Work instruction - With the pictures omitted, transcribe each line below exactly as it is.

[[ Supplied material, beginning ]]

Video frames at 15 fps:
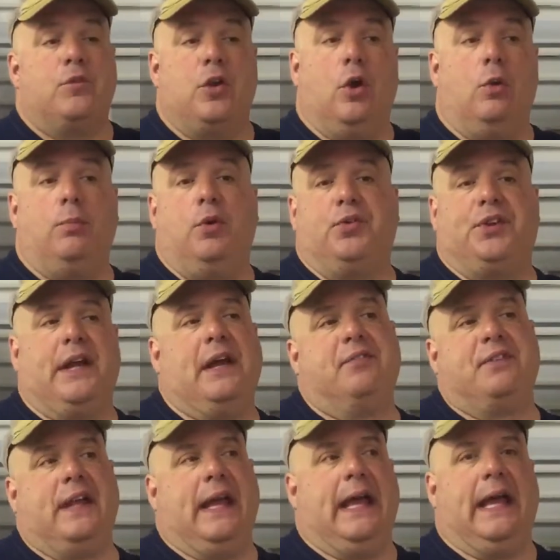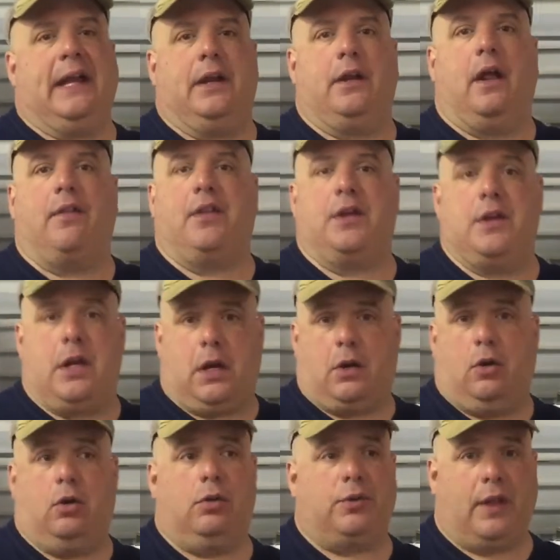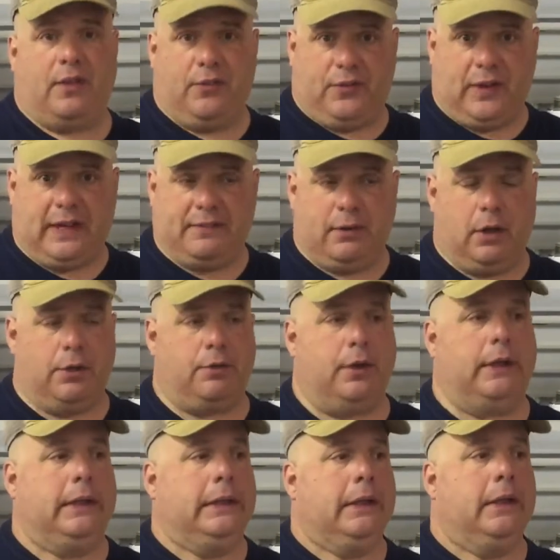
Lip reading: you almost have to add another nickel, another $500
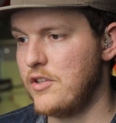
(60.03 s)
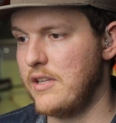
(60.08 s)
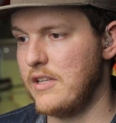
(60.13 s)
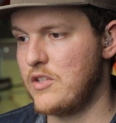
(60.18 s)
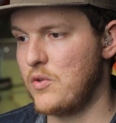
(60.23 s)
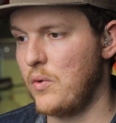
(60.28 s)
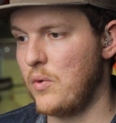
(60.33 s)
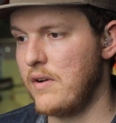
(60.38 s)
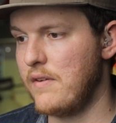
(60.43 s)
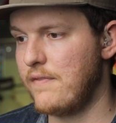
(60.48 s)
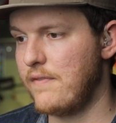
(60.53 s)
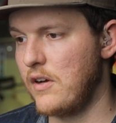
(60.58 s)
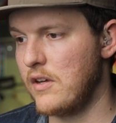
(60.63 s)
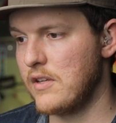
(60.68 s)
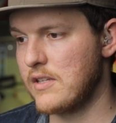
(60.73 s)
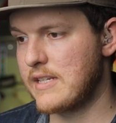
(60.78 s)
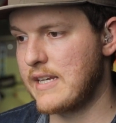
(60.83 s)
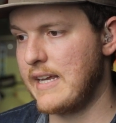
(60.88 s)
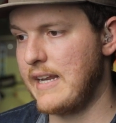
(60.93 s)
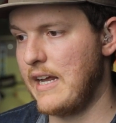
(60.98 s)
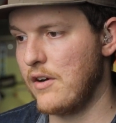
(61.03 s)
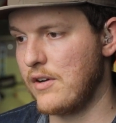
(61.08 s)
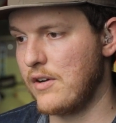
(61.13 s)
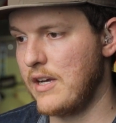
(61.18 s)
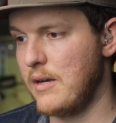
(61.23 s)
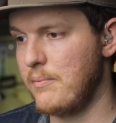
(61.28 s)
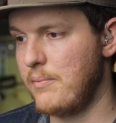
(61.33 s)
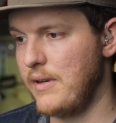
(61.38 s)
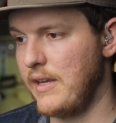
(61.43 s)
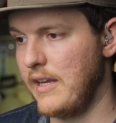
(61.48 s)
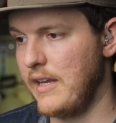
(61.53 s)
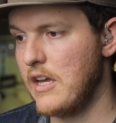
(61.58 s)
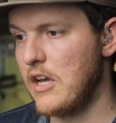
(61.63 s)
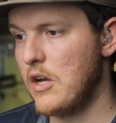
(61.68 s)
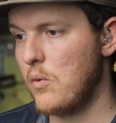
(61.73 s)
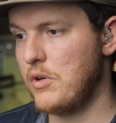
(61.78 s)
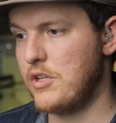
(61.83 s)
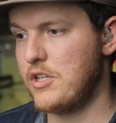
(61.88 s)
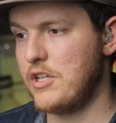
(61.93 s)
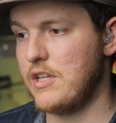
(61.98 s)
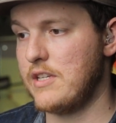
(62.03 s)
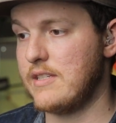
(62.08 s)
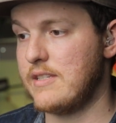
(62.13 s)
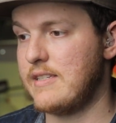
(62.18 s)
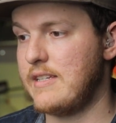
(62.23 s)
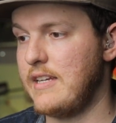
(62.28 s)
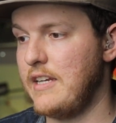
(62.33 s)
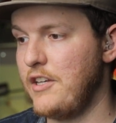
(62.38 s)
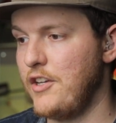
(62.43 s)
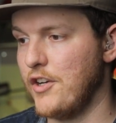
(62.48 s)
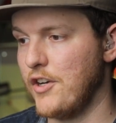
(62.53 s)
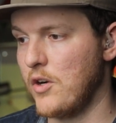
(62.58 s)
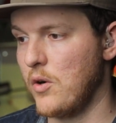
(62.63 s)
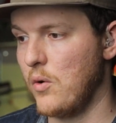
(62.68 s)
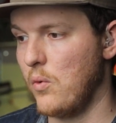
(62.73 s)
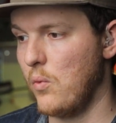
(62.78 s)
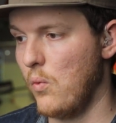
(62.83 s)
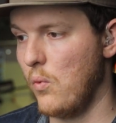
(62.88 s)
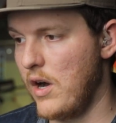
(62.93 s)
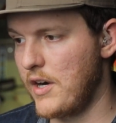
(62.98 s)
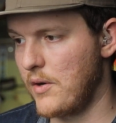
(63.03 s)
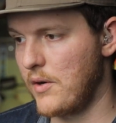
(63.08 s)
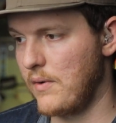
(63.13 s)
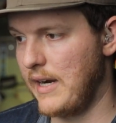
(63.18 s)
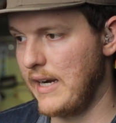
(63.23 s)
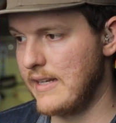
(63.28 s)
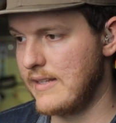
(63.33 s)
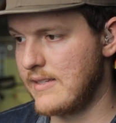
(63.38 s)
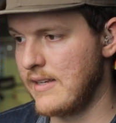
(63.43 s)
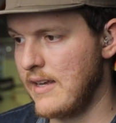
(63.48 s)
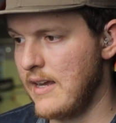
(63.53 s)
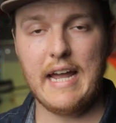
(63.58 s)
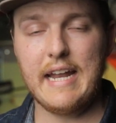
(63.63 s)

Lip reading: the Twin Falls Canal Company, which has senior water rights.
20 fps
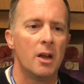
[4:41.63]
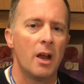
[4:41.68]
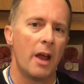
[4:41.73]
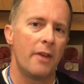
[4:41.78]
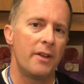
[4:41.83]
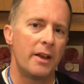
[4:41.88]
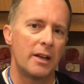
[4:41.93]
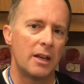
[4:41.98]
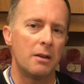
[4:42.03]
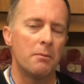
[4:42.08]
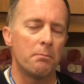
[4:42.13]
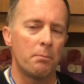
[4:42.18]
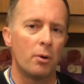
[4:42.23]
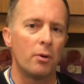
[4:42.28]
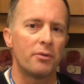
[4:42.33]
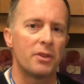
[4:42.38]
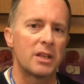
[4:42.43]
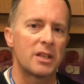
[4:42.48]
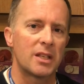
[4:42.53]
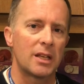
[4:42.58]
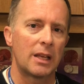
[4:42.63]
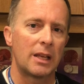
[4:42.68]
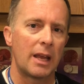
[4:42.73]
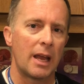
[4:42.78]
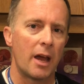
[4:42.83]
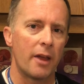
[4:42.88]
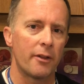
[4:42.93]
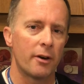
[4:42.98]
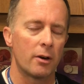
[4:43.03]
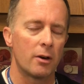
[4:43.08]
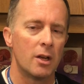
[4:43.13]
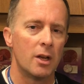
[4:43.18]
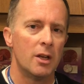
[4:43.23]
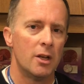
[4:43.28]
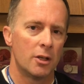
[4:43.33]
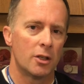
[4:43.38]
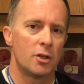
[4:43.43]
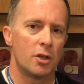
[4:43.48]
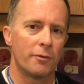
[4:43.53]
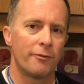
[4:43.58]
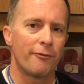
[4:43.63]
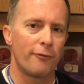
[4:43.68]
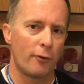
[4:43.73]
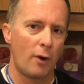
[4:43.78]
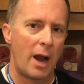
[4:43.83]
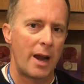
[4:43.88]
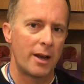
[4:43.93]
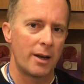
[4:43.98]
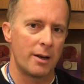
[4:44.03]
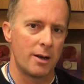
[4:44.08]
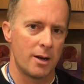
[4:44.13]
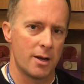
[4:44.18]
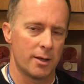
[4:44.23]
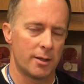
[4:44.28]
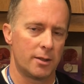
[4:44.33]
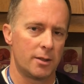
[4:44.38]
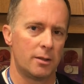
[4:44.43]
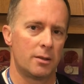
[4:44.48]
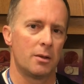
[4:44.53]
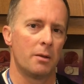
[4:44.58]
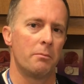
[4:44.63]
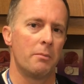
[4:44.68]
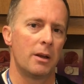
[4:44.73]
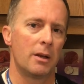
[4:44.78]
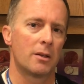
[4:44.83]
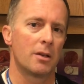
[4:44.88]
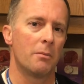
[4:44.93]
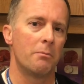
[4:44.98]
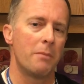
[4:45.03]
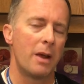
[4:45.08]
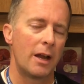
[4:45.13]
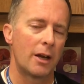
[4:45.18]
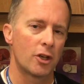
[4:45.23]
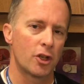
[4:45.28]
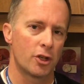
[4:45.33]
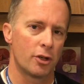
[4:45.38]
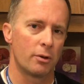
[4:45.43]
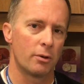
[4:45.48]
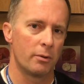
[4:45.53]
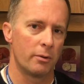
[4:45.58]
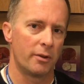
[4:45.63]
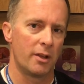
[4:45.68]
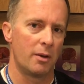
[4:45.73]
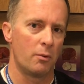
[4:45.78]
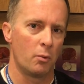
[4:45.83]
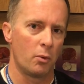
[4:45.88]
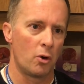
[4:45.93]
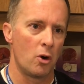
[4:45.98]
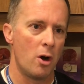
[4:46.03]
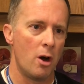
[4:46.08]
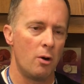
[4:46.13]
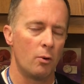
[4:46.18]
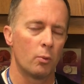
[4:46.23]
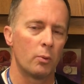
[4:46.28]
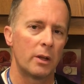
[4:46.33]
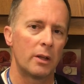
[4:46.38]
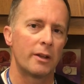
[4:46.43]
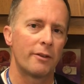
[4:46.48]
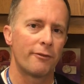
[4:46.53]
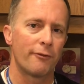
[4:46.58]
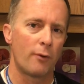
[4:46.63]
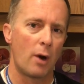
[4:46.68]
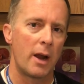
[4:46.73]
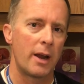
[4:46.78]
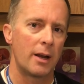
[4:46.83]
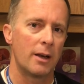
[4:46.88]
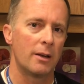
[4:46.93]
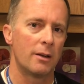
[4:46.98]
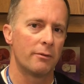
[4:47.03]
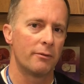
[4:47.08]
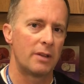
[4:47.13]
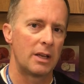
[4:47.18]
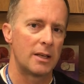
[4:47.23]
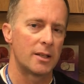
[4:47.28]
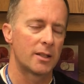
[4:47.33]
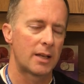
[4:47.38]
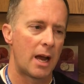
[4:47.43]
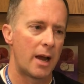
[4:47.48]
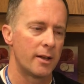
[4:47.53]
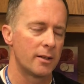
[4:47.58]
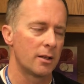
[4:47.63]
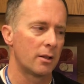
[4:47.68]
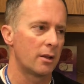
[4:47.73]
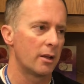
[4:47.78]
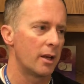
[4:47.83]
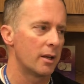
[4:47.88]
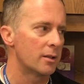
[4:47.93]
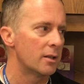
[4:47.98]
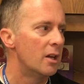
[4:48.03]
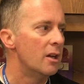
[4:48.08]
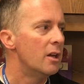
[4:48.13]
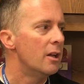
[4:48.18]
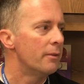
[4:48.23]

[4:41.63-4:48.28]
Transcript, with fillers: And they didn't put this together to frighten us, to, ma to make sure that we're all really frightened of these kinds of things.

[[ Supplied material, end ]]

Response area -
Video frames at 15 fps:
Lip reading: you almost have to add another nickel, another $500
(60.03 s)
(60.08 s)
(60.13 s)
(60.18 s)
(60.23 s)
(60.28 s)
(60.33 s)
(60.38 s)
(60.43 s)
(60.48 s)
(60.53 s)
(60.58 s)
(60.63 s)
(60.68 s)
(60.73 s)
(60.78 s)
(60.83 s)
(60.88 s)
(60.93 s)
(60.98 s)
(61.03 s)
(61.08 s)
(61.13 s)
(61.18 s)
(61.23 s)
(61.28 s)
(61.33 s)
(61.38 s)
(61.43 s)
(61.48 s)
(61.53 s)
(61.58 s)
(61.63 s)
(61.68 s)
(61.73 s)
(61.78 s)
(61.83 s)
(61.88 s)
(61.93 s)
(61.98 s)
(62.03 s)
(62.08 s)
(62.13 s)
(62.18 s)
(62.23 s)
(62.28 s)
(62.33 s)
(62.38 s)
(62.43 s)
(62.48 s)
(62.53 s)
(62.58 s)
(62.63 s)
(62.68 s)
(62.73 s)
(62.78 s)
(62.83 s)
(62.88 s)
(62.93 s)
(62.98 s)
(63.03 s)
(63.08 s)
(63.13 s)
(63.18 s)
(63.23 s)
(63.28 s)
(63.33 s)
(63.38 s)
(63.43 s)
(63.48 s)
(63.53 s)
(63.58 s)
(63.63 s)

Lip reading: the Twin Falls Canal Company, which has senior water rights.
20 fps
[4:41.63]
[4:41.68]
[4:41.73]
[4:41.78]
[4:41.83]
[4:41.88]
[4:41.93]
[4:41.98]
[4:42.03]
[4:42.08]
[4:42.13]
[4:42.18]
[4:42.23]
[4:42.28]
[4:42.33]
[4:42.38]
[4:42.43]
[4:42.48]
[4:42.53]
[4:42.58]
[4:42.63]
[4:42.68]
[4:42.73]
[4:42.78]
[4:42.83]
[4:42.88]
[4:42.93]
[4:42.98]
[4:43.03]
[4:43.08]
[4:43.13]
[4:43.18]
[4:43.23]
[4:43.28]
[4:43.33]
[4:43.38]
[4:43.43]
[4:43.48]
[4:43.53]
[4:43.58]
[4:43.63]
[4:43.68]
[4:43.73]
[4:43.78]
[4:43.83]
[4:43.88]
[4:43.93]
[4:43.98]
[4:44.03]
[4:44.08]
[4:44.13]
[4:44.18]
[4:44.23]
[4:44.28]
[4:44.33]
[4:44.38]
[4:44.43]
[4:44.48]
[4:44.53]
[4:44.58]
[4:44.63]
[4:44.68]
[4:44.73]
[4:44.78]
[4:44.83]
[4:44.88]
[4:44.93]
[4:44.98]
[4:45.03]
[4:45.08]
[4:45.13]
[4:45.18]
[4:45.23]
[4:45.28]
[4:45.33]
[4:45.38]
[4:45.43]
[4:45.48]
[4:45.53]
[4:45.58]
[4:45.63]
[4:45.68]
[4:45.73]
[4:45.78]
[4:45.83]
[4:45.88]
[4:45.93]
[4:45.98]
[4:46.03]
[4:46.08]
[4:46.13]
[4:46.18]
[4:46.23]
[4:46.28]
[4:46.33]
[4:46.38]
[4:46.43]
[4:46.48]
[4:46.53]
[4:46.58]
[4:46.63]
[4:46.68]
[4:46.73]
[4:46.78]
[4:46.83]
[4:46.88]
[4:46.93]
[4:46.98]
[4:47.03]
[4:47.08]
[4:47.13]
[4:47.18]
[4:47.23]
[4:47.28]
[4:47.33]
[4:47.38]
[4:47.43]
[4:47.48]
[4:47.53]
[4:47.58]
[4:47.63]
[4:47.68]
[4:47.73]
[4:47.78]
[4:47.83]
[4:47.88]
[4:47.93]
[4:47.98]
[4:48.03]
[4:48.08]
[4:48.13]
[4:48.18]
[4:48.23]

[4:41.63-4:48.28]
Transcript, with fillers: And they didn't put this together to frighten us, to, ma to make sure that we're all really frightened of these kinds of things.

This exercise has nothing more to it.